## SOURCE MATERIAL

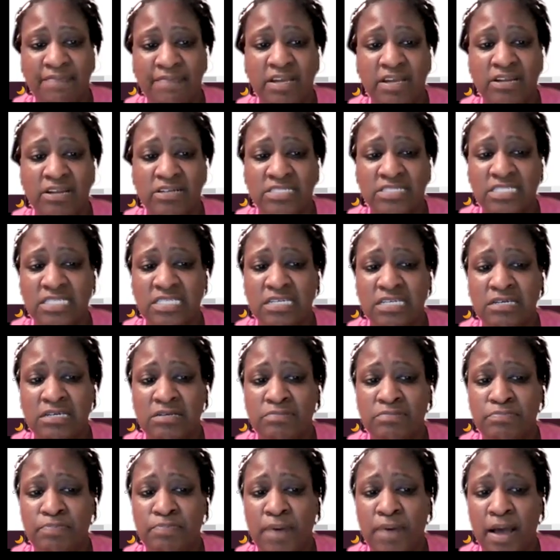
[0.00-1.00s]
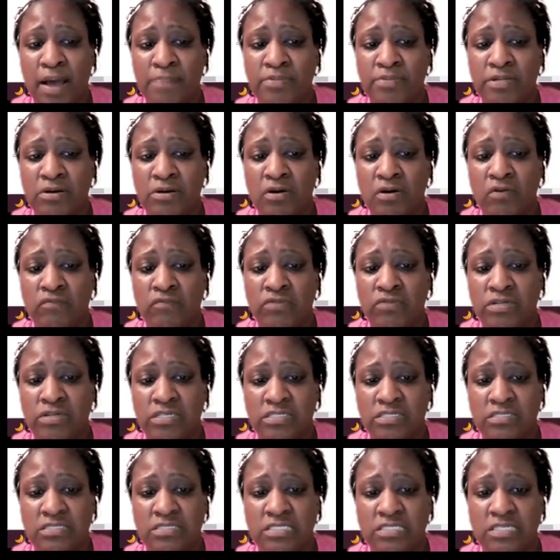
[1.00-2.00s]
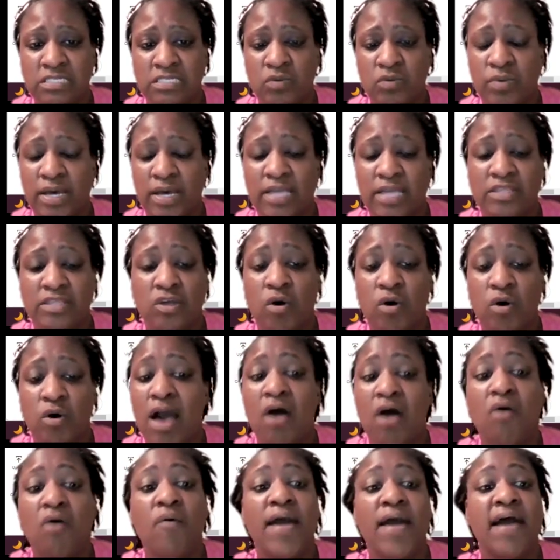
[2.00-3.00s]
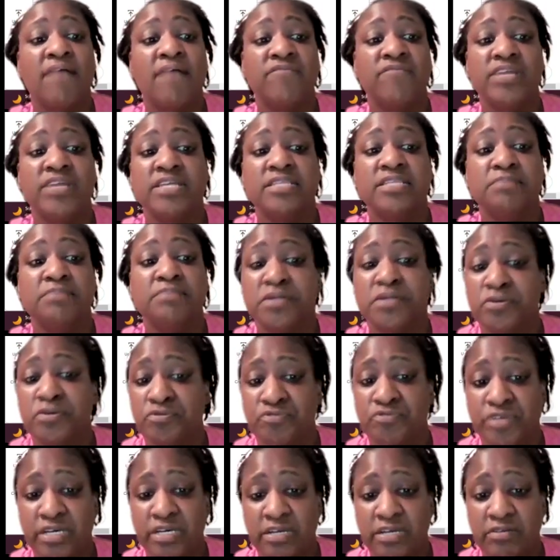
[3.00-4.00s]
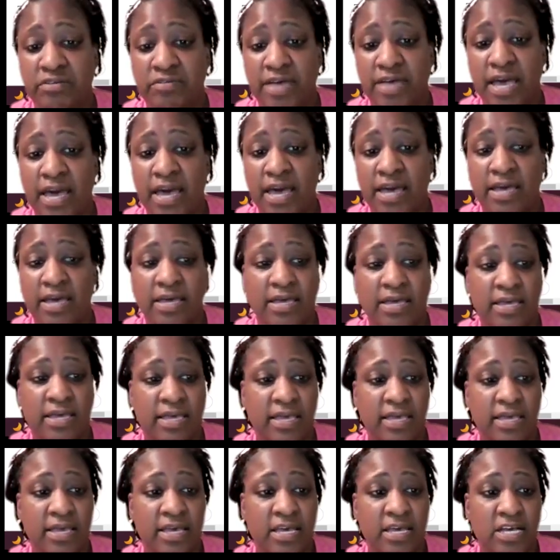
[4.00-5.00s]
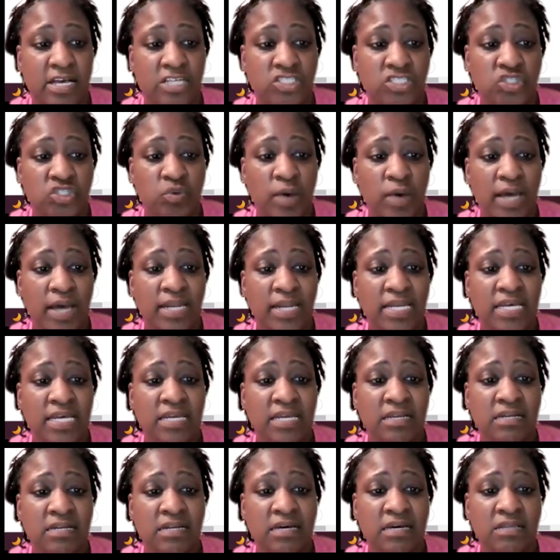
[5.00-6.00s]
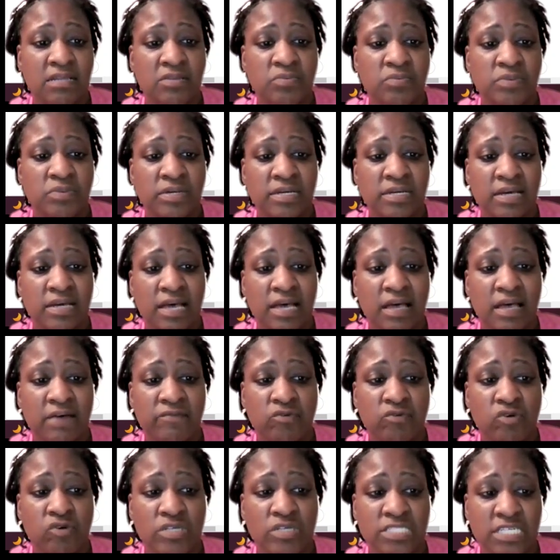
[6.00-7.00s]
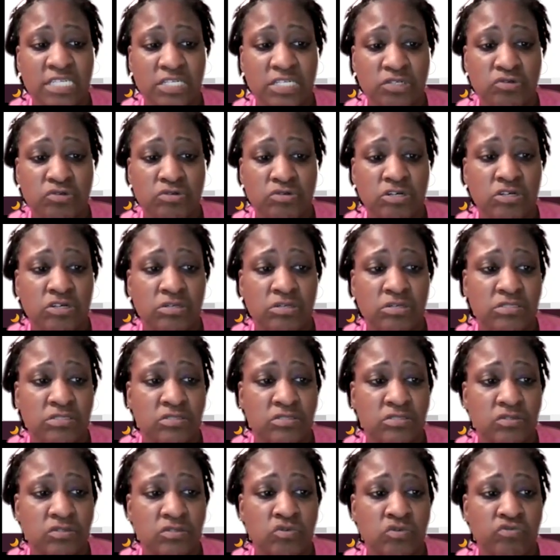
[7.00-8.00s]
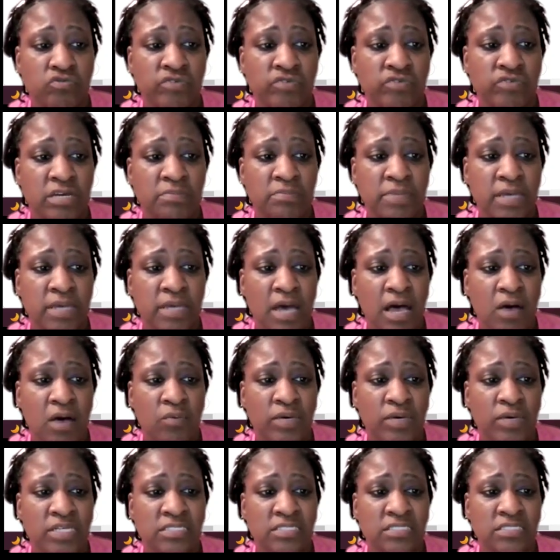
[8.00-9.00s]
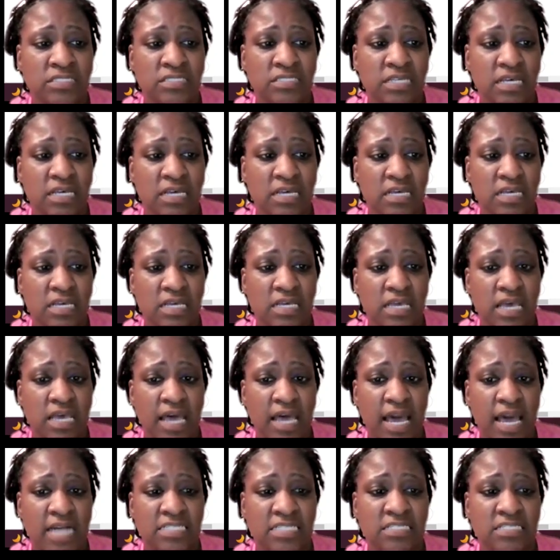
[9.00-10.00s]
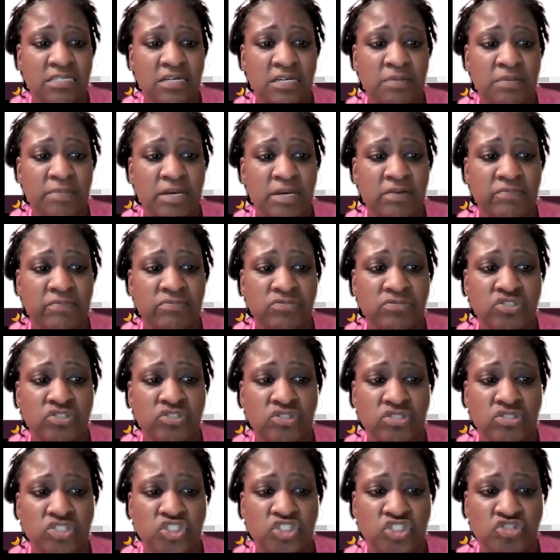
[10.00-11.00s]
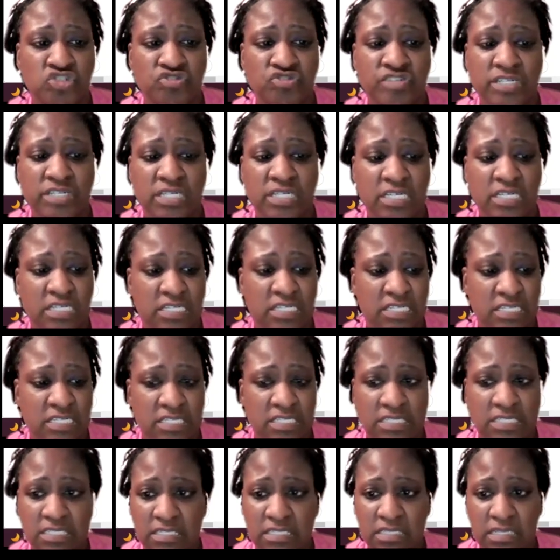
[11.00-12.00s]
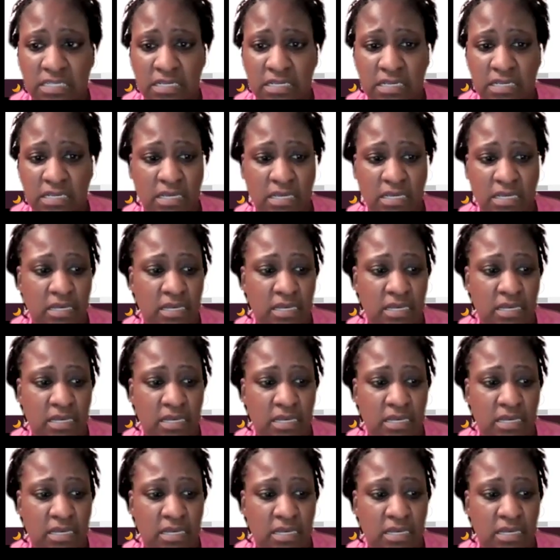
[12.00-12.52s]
I think they're still popular over the Silhouette, though I don't have nothing but a Cricut, okay? Do I need another one? Of course I do. Do Cricut be always acting up? Sure it does.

## WHAT YOU NEED TO DO
Copy all of the listing word for word, minus the images.

## ANSWER SECTION
[0.00-1.00s]
[1.00-2.00s]
[2.00-3.00s]
[3.00-4.00s]
[4.00-5.00s]
[5.00-6.00s]
[6.00-7.00s]
[7.00-8.00s]
[8.00-9.00s]
[9.00-10.00s]
[10.00-11.00s]
[11.00-12.00s]
[12.00-12.52s]
I think they're still popular over the Silhouette, though I don't have nothing but a Cricut, okay? Do I need another one? Of course I do. Do Cricut be always acting up? Sure it does.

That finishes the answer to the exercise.